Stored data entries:
───

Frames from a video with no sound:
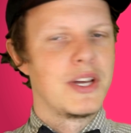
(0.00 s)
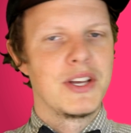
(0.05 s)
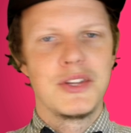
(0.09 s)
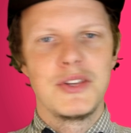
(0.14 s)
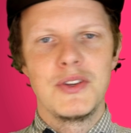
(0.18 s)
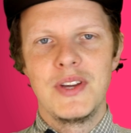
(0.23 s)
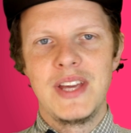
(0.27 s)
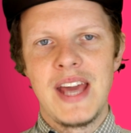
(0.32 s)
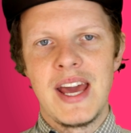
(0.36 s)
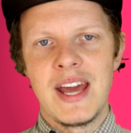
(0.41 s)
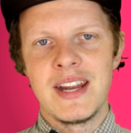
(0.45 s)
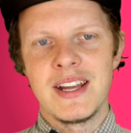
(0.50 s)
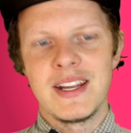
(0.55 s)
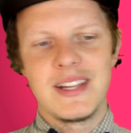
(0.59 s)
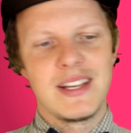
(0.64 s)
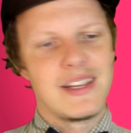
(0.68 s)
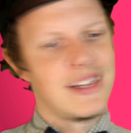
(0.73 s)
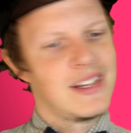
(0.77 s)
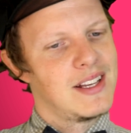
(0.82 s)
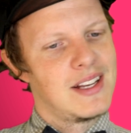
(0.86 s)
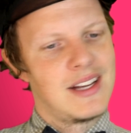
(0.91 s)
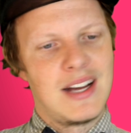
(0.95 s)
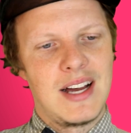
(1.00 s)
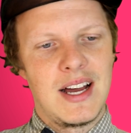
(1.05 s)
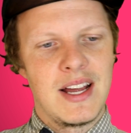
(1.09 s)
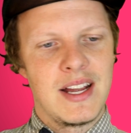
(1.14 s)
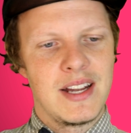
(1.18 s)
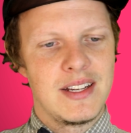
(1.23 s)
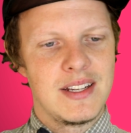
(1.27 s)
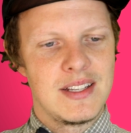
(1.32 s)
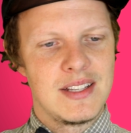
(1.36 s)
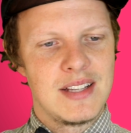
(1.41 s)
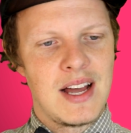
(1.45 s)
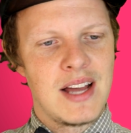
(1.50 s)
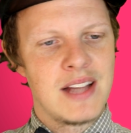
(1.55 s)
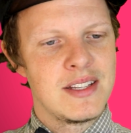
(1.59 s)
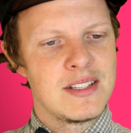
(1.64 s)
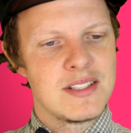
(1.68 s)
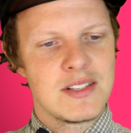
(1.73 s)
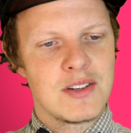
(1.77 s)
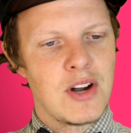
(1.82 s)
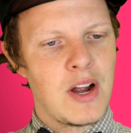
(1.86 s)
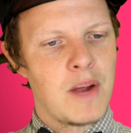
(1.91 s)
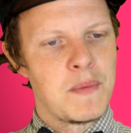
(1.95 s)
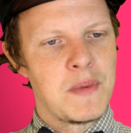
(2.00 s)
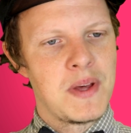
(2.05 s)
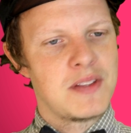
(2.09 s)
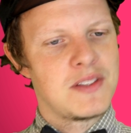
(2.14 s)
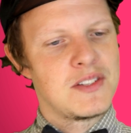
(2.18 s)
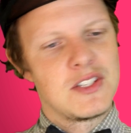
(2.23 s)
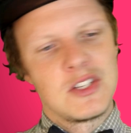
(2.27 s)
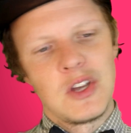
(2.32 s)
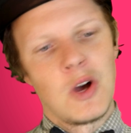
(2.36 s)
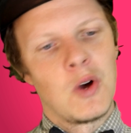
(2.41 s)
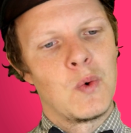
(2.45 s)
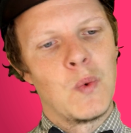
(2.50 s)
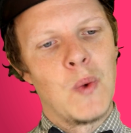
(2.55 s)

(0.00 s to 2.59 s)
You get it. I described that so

───

▸ WHAT THE TASK ASKS:
Copy each line of the records above without change, but do not include any picture.

▸ SOLUTION TO THIS EXERCISE:
Frames from a video with no sound:
(0.00 s)
(0.05 s)
(0.09 s)
(0.14 s)
(0.18 s)
(0.23 s)
(0.27 s)
(0.32 s)
(0.36 s)
(0.41 s)
(0.45 s)
(0.50 s)
(0.55 s)
(0.59 s)
(0.64 s)
(0.68 s)
(0.73 s)
(0.77 s)
(0.82 s)
(0.86 s)
(0.91 s)
(0.95 s)
(1.00 s)
(1.05 s)
(1.09 s)
(1.14 s)
(1.18 s)
(1.23 s)
(1.27 s)
(1.32 s)
(1.36 s)
(1.41 s)
(1.45 s)
(1.50 s)
(1.55 s)
(1.59 s)
(1.64 s)
(1.68 s)
(1.73 s)
(1.77 s)
(1.82 s)
(1.86 s)
(1.91 s)
(1.95 s)
(2.00 s)
(2.05 s)
(2.09 s)
(2.14 s)
(2.18 s)
(2.23 s)
(2.27 s)
(2.32 s)
(2.36 s)
(2.41 s)
(2.45 s)
(2.50 s)
(2.55 s)

(0.00 s to 2.59 s)
You get it. I described that so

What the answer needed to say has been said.